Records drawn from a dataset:
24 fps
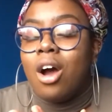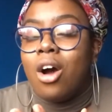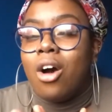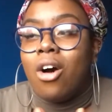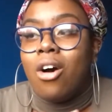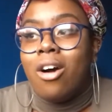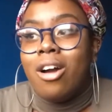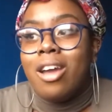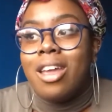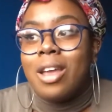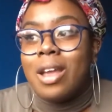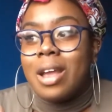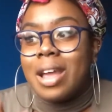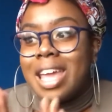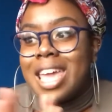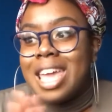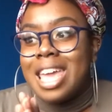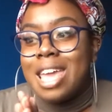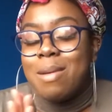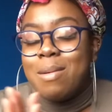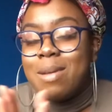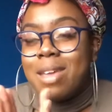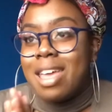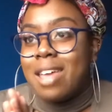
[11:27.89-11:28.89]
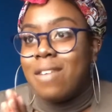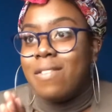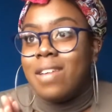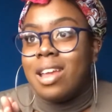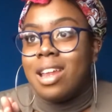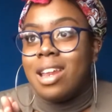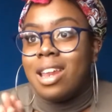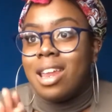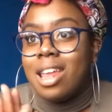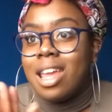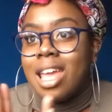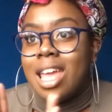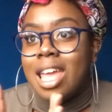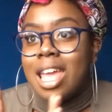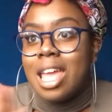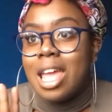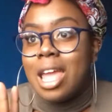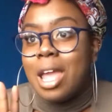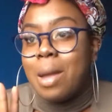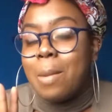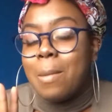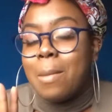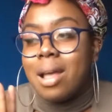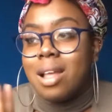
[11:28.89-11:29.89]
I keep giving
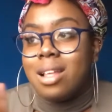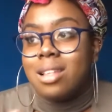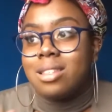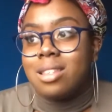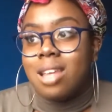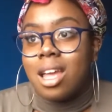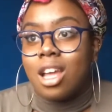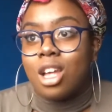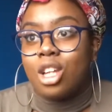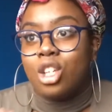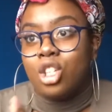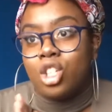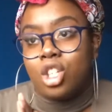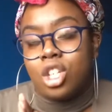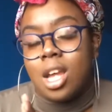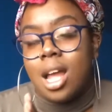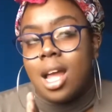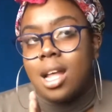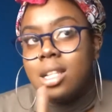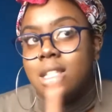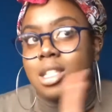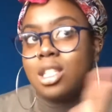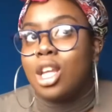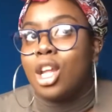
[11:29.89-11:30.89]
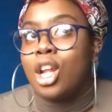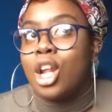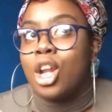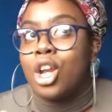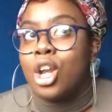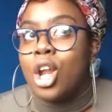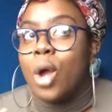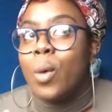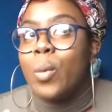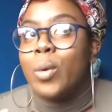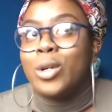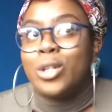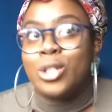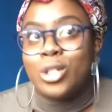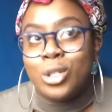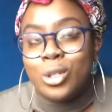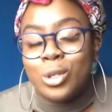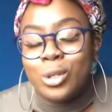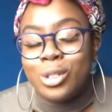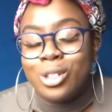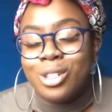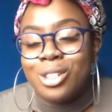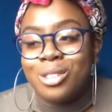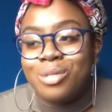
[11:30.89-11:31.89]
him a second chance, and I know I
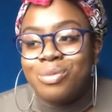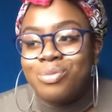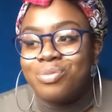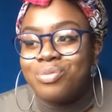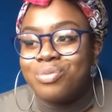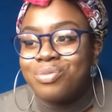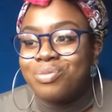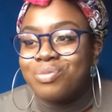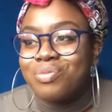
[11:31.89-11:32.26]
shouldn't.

* * *

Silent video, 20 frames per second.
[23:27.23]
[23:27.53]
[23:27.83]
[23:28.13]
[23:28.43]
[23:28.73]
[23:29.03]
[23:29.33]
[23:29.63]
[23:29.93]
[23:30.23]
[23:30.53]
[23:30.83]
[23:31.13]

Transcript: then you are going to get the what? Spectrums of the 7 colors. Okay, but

What is needed: Above are some records; copy exactly the lines from the one with "Silent video, 20 frames per second." through the one with "Transcript: then you", both included, and no others.

Response box:
Silent video, 20 frames per second.
[23:27.23]
[23:27.53]
[23:27.83]
[23:28.13]
[23:28.43]
[23:28.73]
[23:29.03]
[23:29.33]
[23:29.63]
[23:29.93]
[23:30.23]
[23:30.53]
[23:30.83]
[23:31.13]

Transcript: then you are going to get the what? Spectrums of the 7 colors. Okay, but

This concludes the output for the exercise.